I remember the day I passed my final exam at university. It was one of the happiest days of my life as it meant that I was no longer a student and had completed a significant phase of my life. Completing higher education signifies the entry into adult life. You are no longer a student; you should start taking care of yourself and stop depending on your parents’ hand-outs. I continued to have feel exhilarated even though I didn’t have a job lined up. I hadn’t yet applied for any position nor could I have expected that there would be much demand for a recent graduate in political science. About a month after this happy day, I was called to fill a temporary position and soon afterwards was offered a full time job.
Such an experience is rare in Macedonia. For most young people it takes years and years to find a job. Unemployment, currently standing at 31.2%, has put a heavy burden on the life of the country over the last two decades. This incredibly high rate is not due to some new crises; it’s more of a structural problem. In the past it was even higher (36%). And young people are the group most hard hit. According to official statistics, an overwhelming 51.2% of young people in the 15-29 age group are unemployed. To a large extent, this is because of economic inactivity (NEET: not in education, employment, or training) among young adults. Young Albanians and rural youth are disproportionally more present in the NEET group. The scarcity of jobs on the labor market and the lack of true demand for workers, discourages young people from looking for work. But it’s hardly their fault: in the years of transition, the weak Macedonian economy was severely damaged by privatization, which was done unfairly and produced oligarchs not general prosperity as countless blue and white collar workers lost their jobs. Since then, the economy has stabilized, there are no longer massive lay-offs, but government policies have been slow to create only minimal economic growth and even slower at job creation.
The way things stand, most people do not rely on the job center when looking for work. Family connections and friends are the first ones you check out. It’s really useful if your mother or father knows some businessman or manager in the public sector who can return an old favor by taking you on board. If you don’t have these options, a political party is a much more reliable “employment agency”. When in power, it’s a most reliable job provider. The “Company” of the party state and public administration offers plenty of jobs with very lax entry criteria. Most young people see this as the best option. Public administration might not offer a great salary, but it’s a regular one with all benefits paid, and it’s highly unlikely that you’ll ever be sacked.
Young people should be bolder and instead of waiting to be hired, look around for ways to create jobs themselves.

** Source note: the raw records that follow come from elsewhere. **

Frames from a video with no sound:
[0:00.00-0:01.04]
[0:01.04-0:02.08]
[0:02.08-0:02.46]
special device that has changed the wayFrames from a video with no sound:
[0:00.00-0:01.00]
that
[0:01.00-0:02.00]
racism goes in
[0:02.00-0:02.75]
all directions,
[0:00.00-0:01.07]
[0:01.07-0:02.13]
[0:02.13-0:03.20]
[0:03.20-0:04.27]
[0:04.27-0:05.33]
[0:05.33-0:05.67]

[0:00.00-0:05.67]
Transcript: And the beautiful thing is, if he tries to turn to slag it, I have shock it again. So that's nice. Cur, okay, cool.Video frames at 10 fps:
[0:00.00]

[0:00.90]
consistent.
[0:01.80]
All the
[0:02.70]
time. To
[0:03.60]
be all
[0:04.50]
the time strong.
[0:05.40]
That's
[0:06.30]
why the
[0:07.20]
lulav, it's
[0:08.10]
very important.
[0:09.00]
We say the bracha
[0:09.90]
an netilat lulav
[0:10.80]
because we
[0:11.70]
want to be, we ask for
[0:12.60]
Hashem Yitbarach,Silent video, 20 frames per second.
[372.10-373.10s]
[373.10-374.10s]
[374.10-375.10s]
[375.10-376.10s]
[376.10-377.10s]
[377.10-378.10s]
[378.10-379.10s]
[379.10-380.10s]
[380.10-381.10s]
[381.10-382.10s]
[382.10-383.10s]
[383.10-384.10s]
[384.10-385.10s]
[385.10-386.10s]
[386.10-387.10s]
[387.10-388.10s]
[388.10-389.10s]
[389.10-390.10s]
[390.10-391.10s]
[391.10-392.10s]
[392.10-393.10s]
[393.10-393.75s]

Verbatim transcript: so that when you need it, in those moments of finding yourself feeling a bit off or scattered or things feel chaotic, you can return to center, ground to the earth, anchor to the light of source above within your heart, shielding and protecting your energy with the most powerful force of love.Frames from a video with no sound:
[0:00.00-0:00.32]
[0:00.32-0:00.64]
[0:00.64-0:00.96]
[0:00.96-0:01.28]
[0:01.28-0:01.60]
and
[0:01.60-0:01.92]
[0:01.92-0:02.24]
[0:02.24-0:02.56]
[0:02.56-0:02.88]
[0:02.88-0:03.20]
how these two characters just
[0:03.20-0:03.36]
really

In the absence of an entrepreneurial tradition, the government has introduced business and entrepreneurship courses and projects in primary and secondary education. Other measures have also been implemented to stimulate the creation of small businesses. Additional support measures will also be necessary, as running expenses still outweigh any profit.
Another way out of unemployment seems to be just growing older: once a young person turns 30, she or he faces an unemployment rate of a mere 30.1 percent – 20 percent below that for 15-29 age group, though no doubt a young person from the USA, India or Brazil would still think this figure was excessively high.